The best writing advice

About a month ago, a couple of days after I signed the contract for my three-book deal with Astraea Press, I wrote a hand-written letter to one of my high school teachers. She’s still at the school, though I wouldn’t be surprised if she’d be retiring soon, so I considered myself lucky to be able to reach out to her and thank her for the best writing advice I’ve ever received.

But first, a little backstory.

Like a lot of other writers I’ve met, reading and writing came easily to me from an early age. I’ve been reading for longer than I can remember, and I was told I had a way with words when I was very young. I received awards for writing all throughout elementary school, was praised by my 5th grade and 7th grade language arts teachers for my ability to write dialogue, and won the award for Exceptional Performance in Literature in 8th grade.

But writing came easily to me, which meant I could skate by in all my English classes without even needing to try. And because I didn’t bother to try, I wasn’t included in the Honors English classes that some of my friends were in. Basically, if I tried harder, if I applied myself more, I would have been in those classes. (I learned all of this my senior year after talking to my guidance counselor, who was also my English teacher that year.) But whatever.

My junior year, I was allowed to take an Advanced Writing class. This was separate from English; this was strictly creative writing. The teacher was my sister’s former AP English teacher, and I genuinely liked her. She had us do a lot of fun writing and journaling exercises, and I had fun with it. We read and discussed different styles of writing and practiced writing in those styles, and it was probably one of my favorite classes that year.

But, again, I didn’t really try.

At the end of the semester, one of our final projects was a short story that would ultimately be published in the school literary magazine. I wrote something (I couldn’t even tell you what anymore), submitted it, and got like a B-minus on it. She didn’t mark up my pages like she did on some of my classmates’ work, and the only note I remember seeing was three little words on the very last page:

Know your audience.

Well, sixteen-year-old me was incensed. I threw it away. (That’s probably why I don’t remember what I submitted.) I pitched a hissy fit.
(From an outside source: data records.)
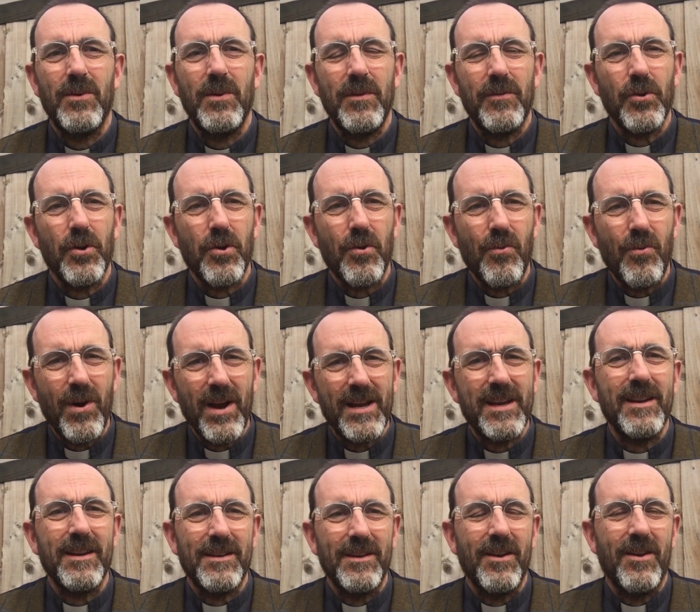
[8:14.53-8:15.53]
We've got to
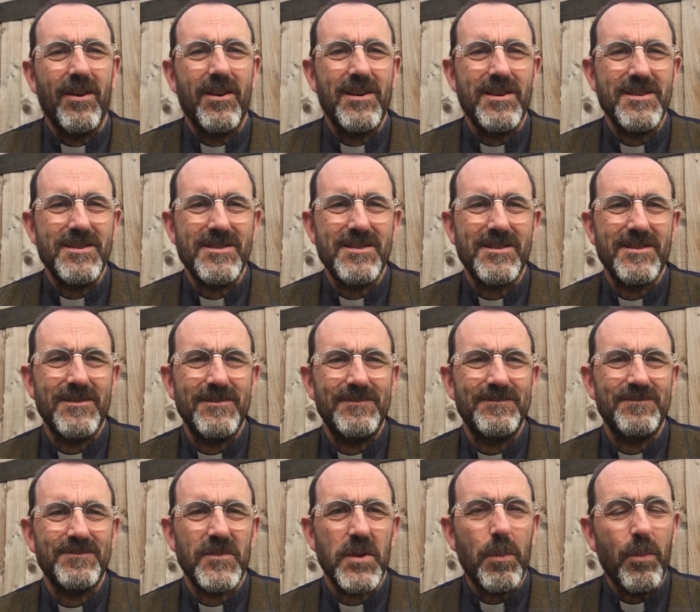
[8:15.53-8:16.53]
recognize
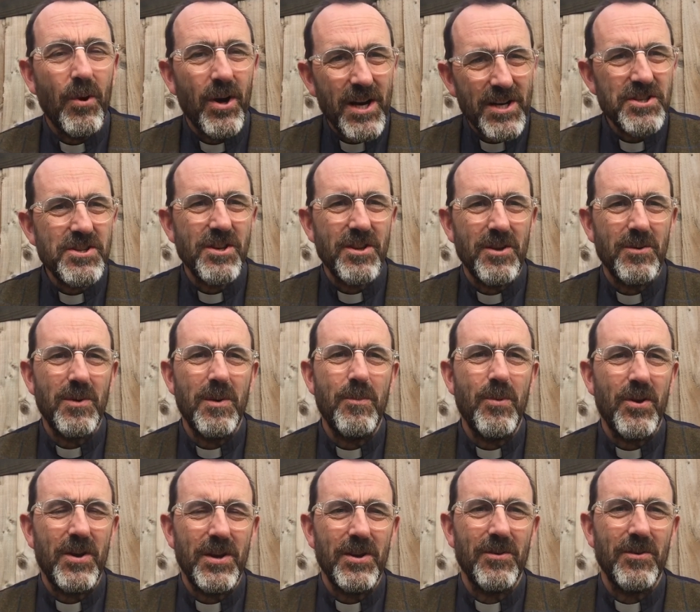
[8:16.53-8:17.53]
the pressure that we're
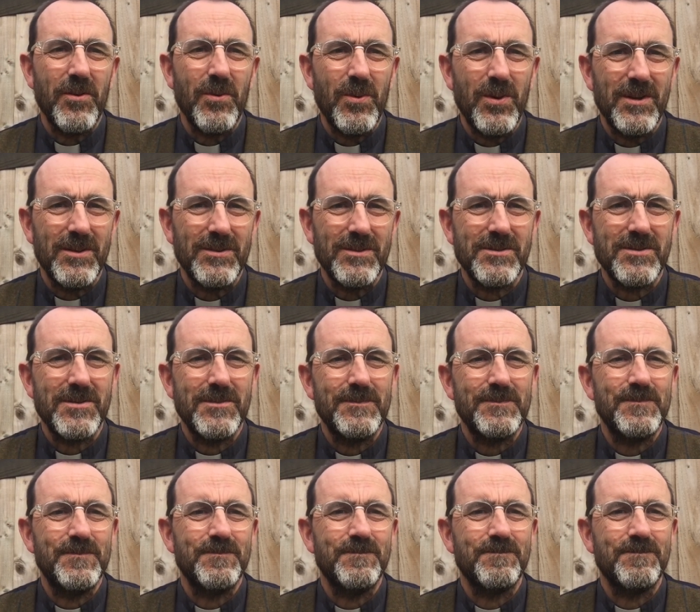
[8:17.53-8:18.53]
putting on the world,
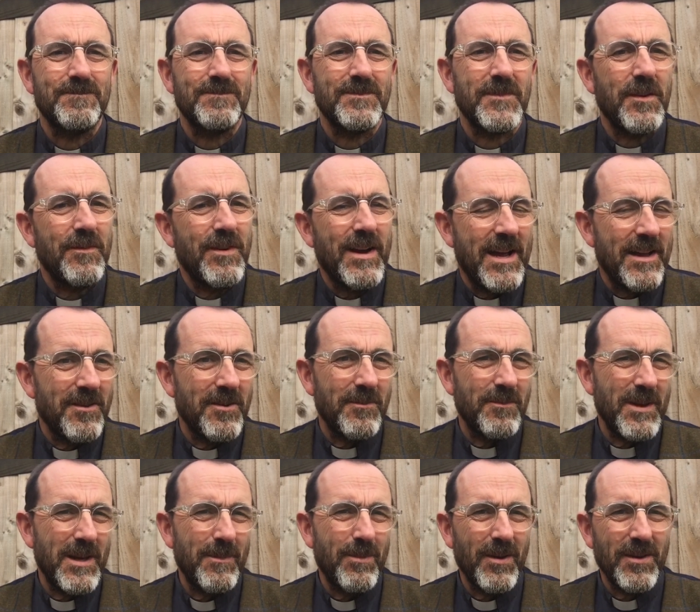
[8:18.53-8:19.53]
the fact
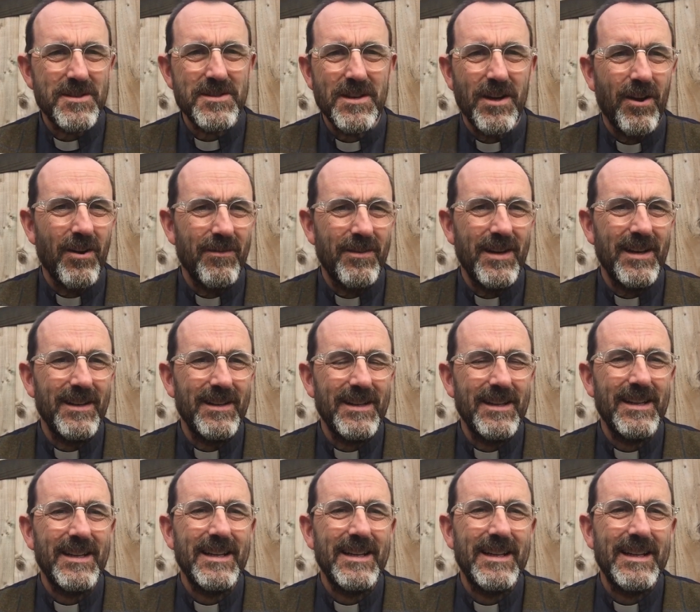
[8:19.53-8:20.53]
that people are starving,
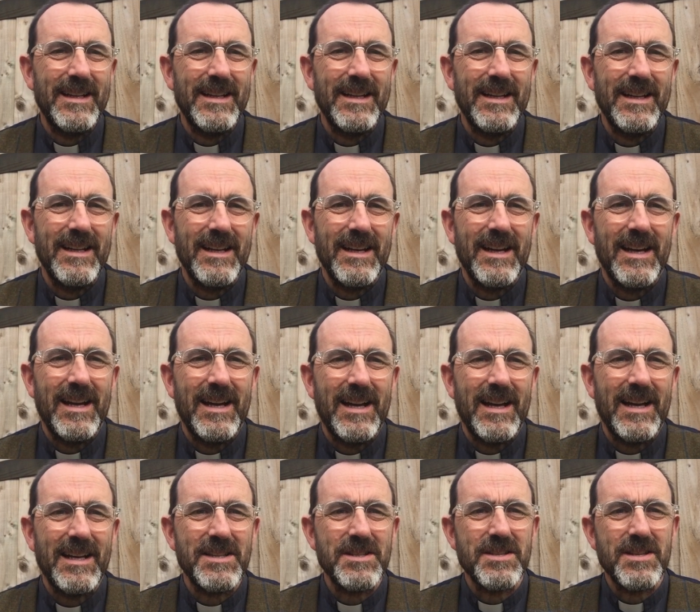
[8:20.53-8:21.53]

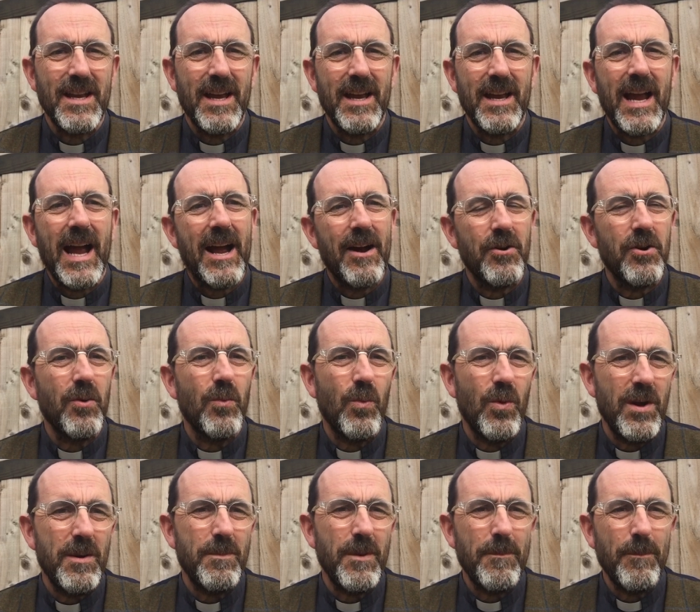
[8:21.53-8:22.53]
and say, how can
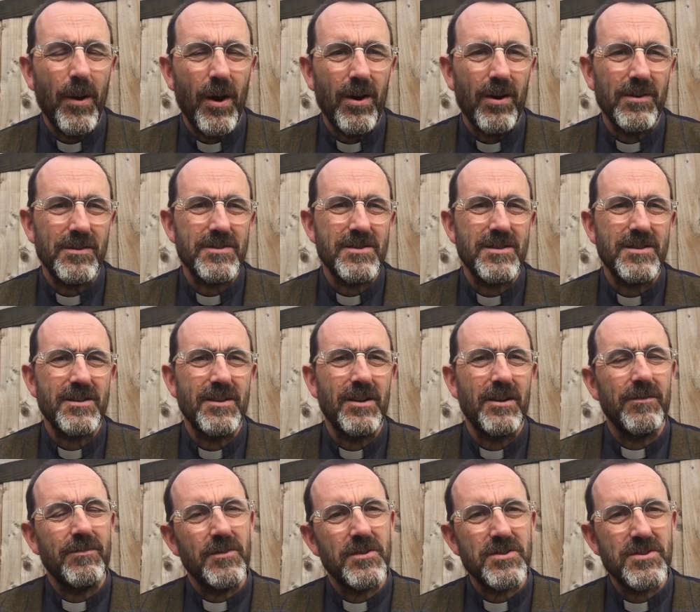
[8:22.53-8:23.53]
we be part
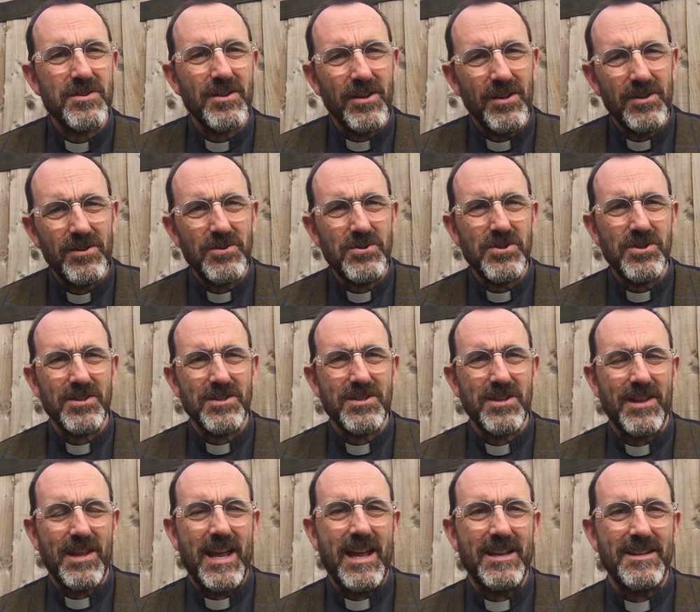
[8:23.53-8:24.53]
of the solution
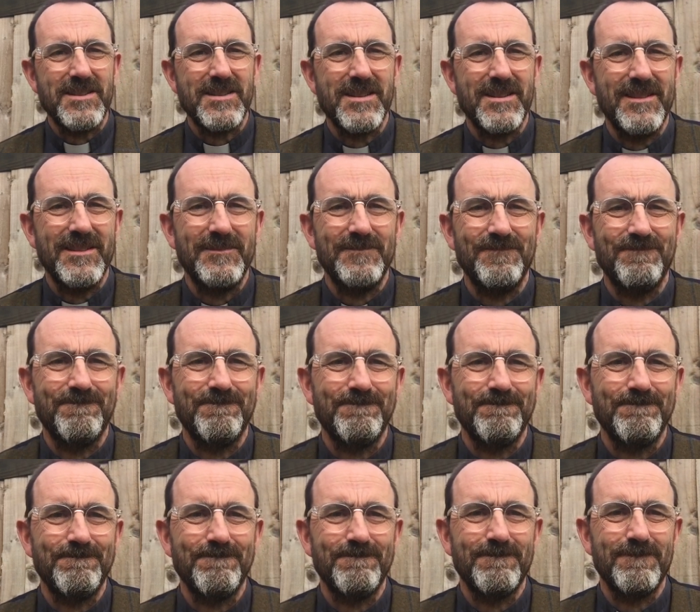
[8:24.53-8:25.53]
to that
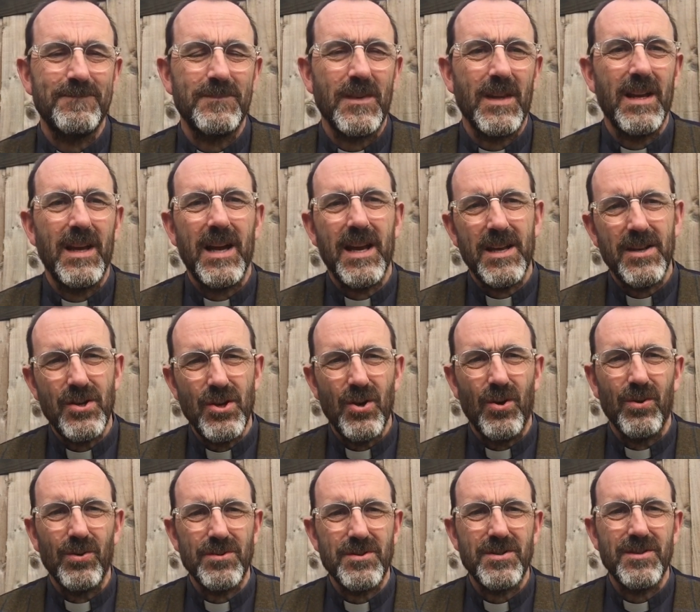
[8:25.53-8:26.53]
and
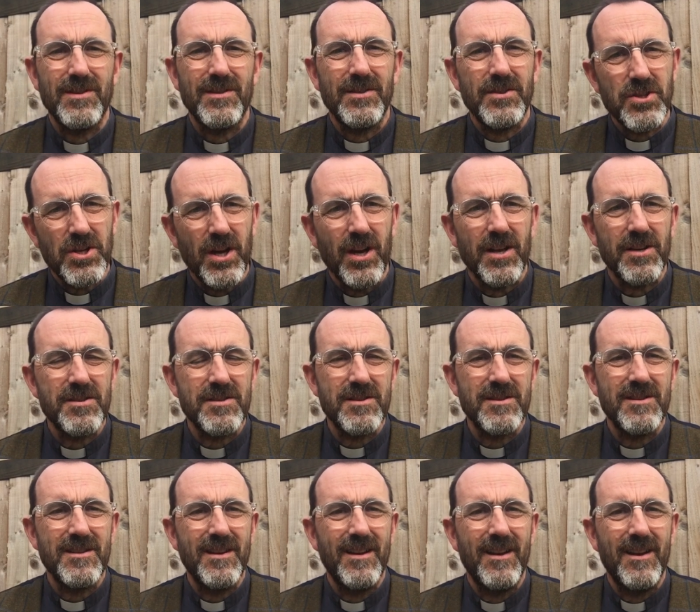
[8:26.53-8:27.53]
not
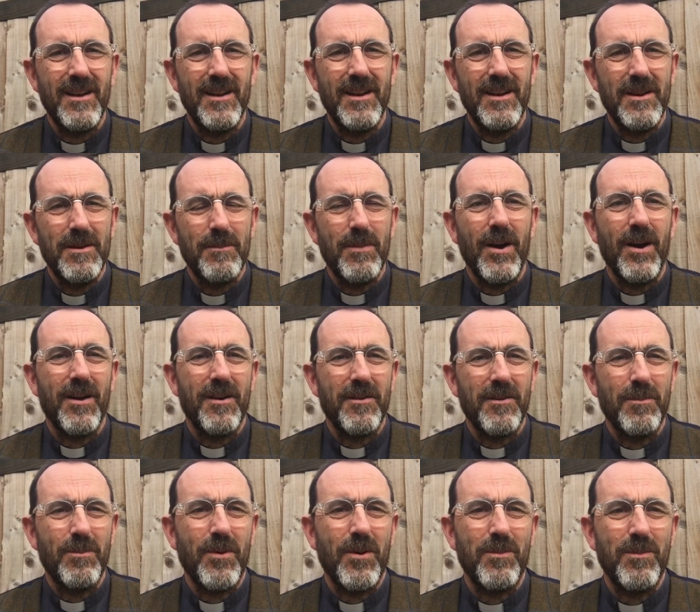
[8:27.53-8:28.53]
just part of
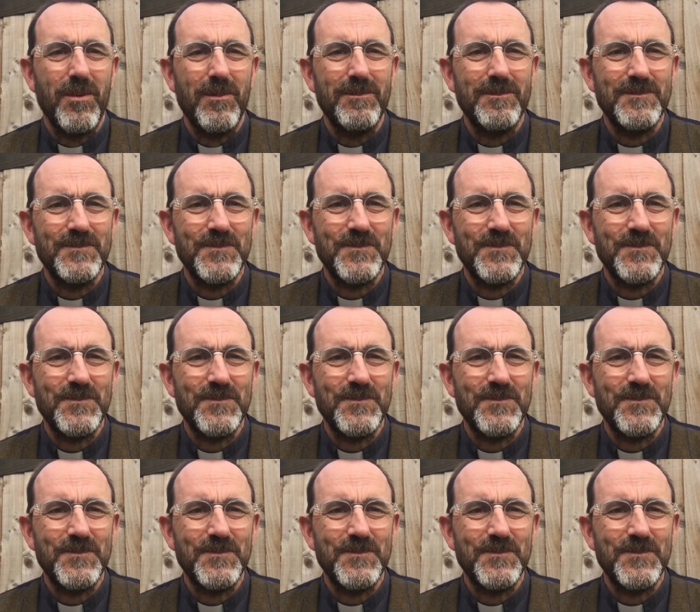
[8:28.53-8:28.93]
the problem?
My masterpiece, the story I had worked on for hours was better than a B-minus. And I knew my audience. She didn’t know what she was talking about.

Fast-forward *cough* years, and in retrospect, that was the best writing advice anyone had ever given me. And really, up to that point in my life, the only writing advice I’d ever received.

You see, the mechanics of writing came easily to me. Grammar, syntax, punctuation, whatever. Dialogue was easy peasy. Plot? Meh, I could have used some extra work to hone it, but I had the basics down. So those markers that teachers check off before you get to move to the next level? I’d mastered them, and I knew it. And no teacher before her gave me anything less than glowing marks on anything I submitted.

But she was the first teacher to treat me like a writer. Her feedback was the equivalent of the common “It’s not for me” rejection so many writers have received from literary agents and editors. No one had ever rejected my work, though, and that’s why sixteen-year-old me was so angry and infuriated. “How dare she tell me to ‘know my audience!’” I thought she didn’t understand me as a writer, my message, my sheer brilliance.

She wasn’t the one who didn’t understand. I was. And if I’d just swallowed my pride and allowed her to teach me, I would have figured that out a lot earlier than I did.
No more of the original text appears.